=== WHAT NEEDS TO BE DONE ===
Every line from the one containing "[0:06.00-0:07.00]" to the end of the records below must be copied exactly, and no pictures may be included.
---------------
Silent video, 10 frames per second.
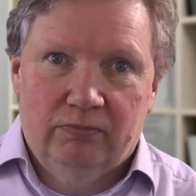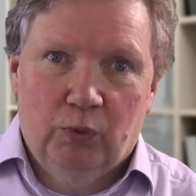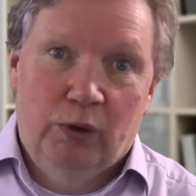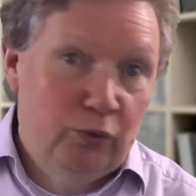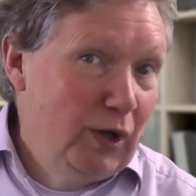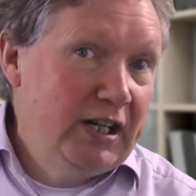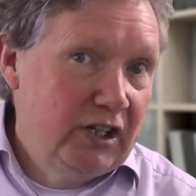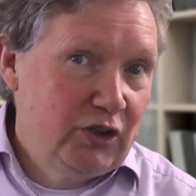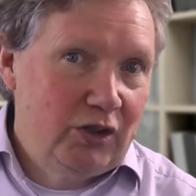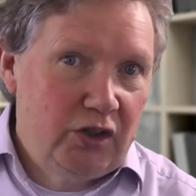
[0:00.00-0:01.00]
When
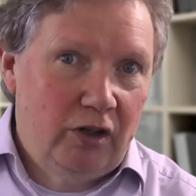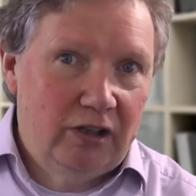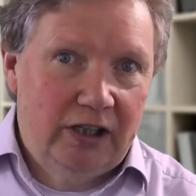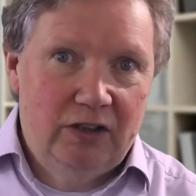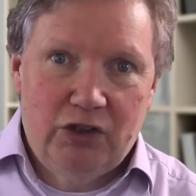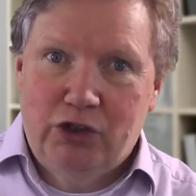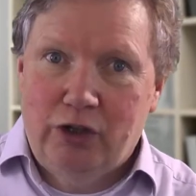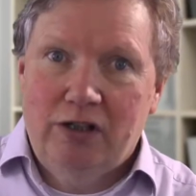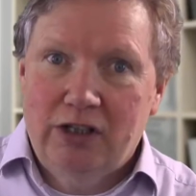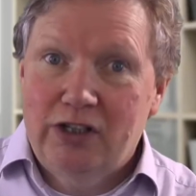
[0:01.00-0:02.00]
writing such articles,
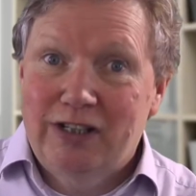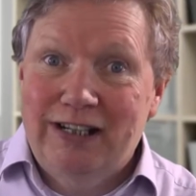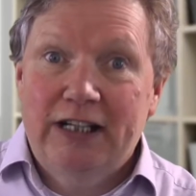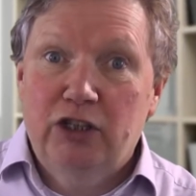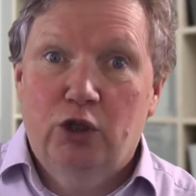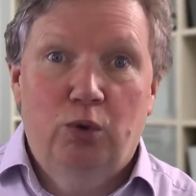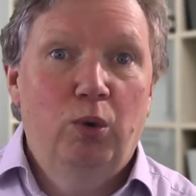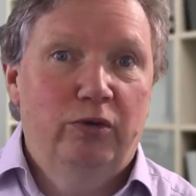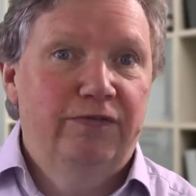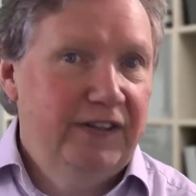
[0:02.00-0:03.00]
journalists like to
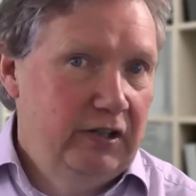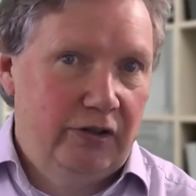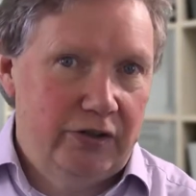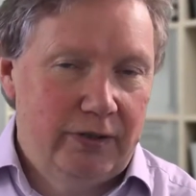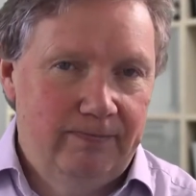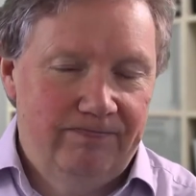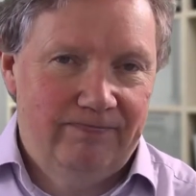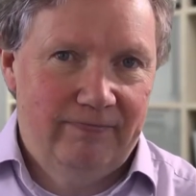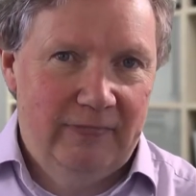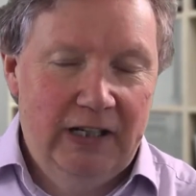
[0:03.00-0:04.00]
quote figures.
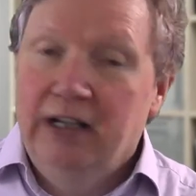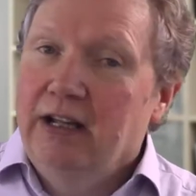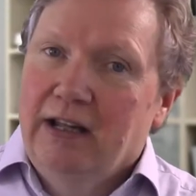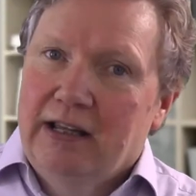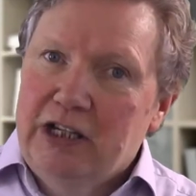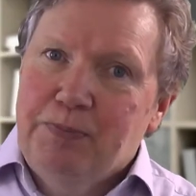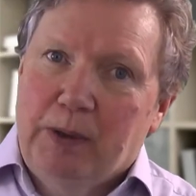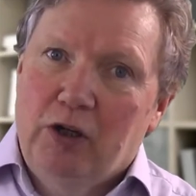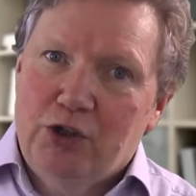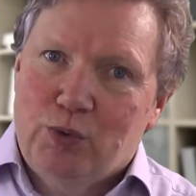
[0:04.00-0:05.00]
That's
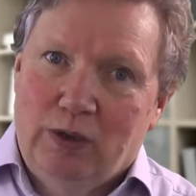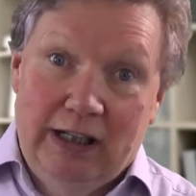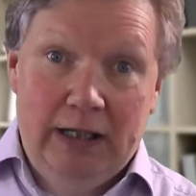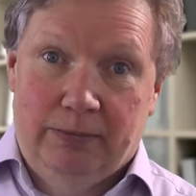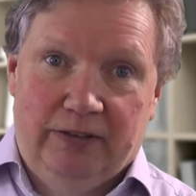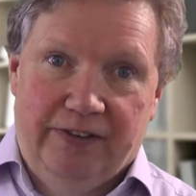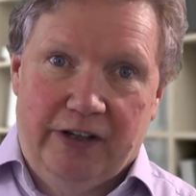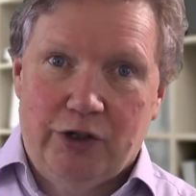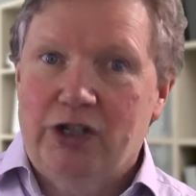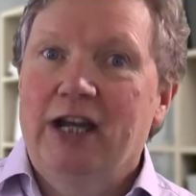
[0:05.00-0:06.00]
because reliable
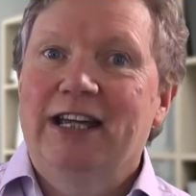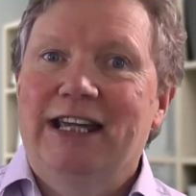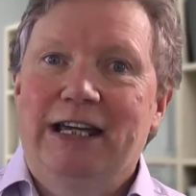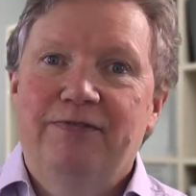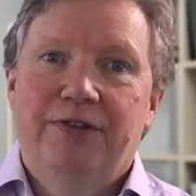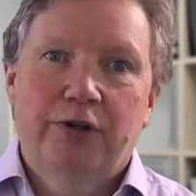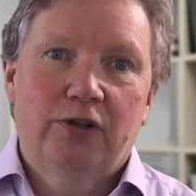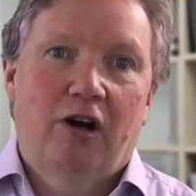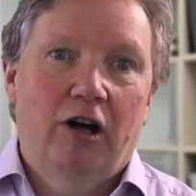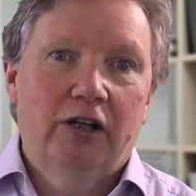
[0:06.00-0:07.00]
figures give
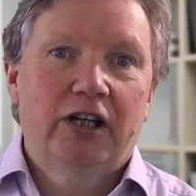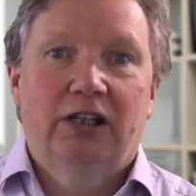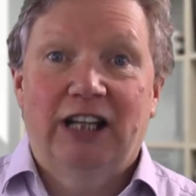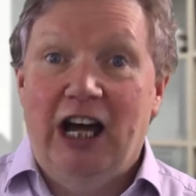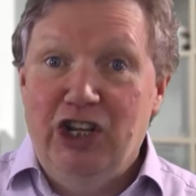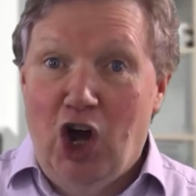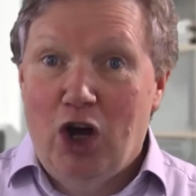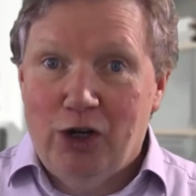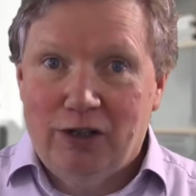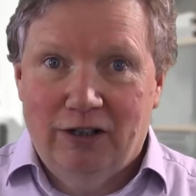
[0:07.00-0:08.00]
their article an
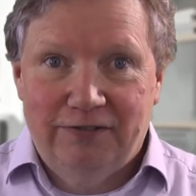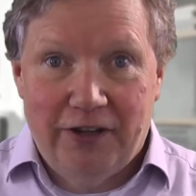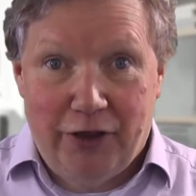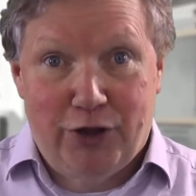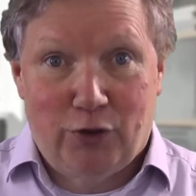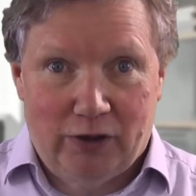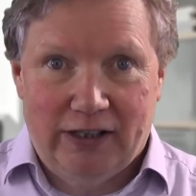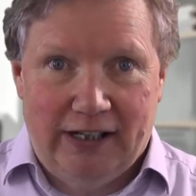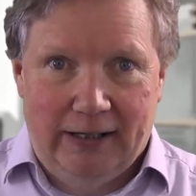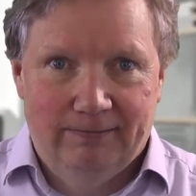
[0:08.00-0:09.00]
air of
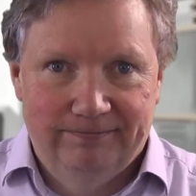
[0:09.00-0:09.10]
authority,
---------------
=== EXERCISE SOLUTION ===
[0:06.00-0:07.00]
figures give
[0:07.00-0:08.00]
their article an
[0:08.00-0:09.00]
air of
[0:09.00-0:09.10]
authority,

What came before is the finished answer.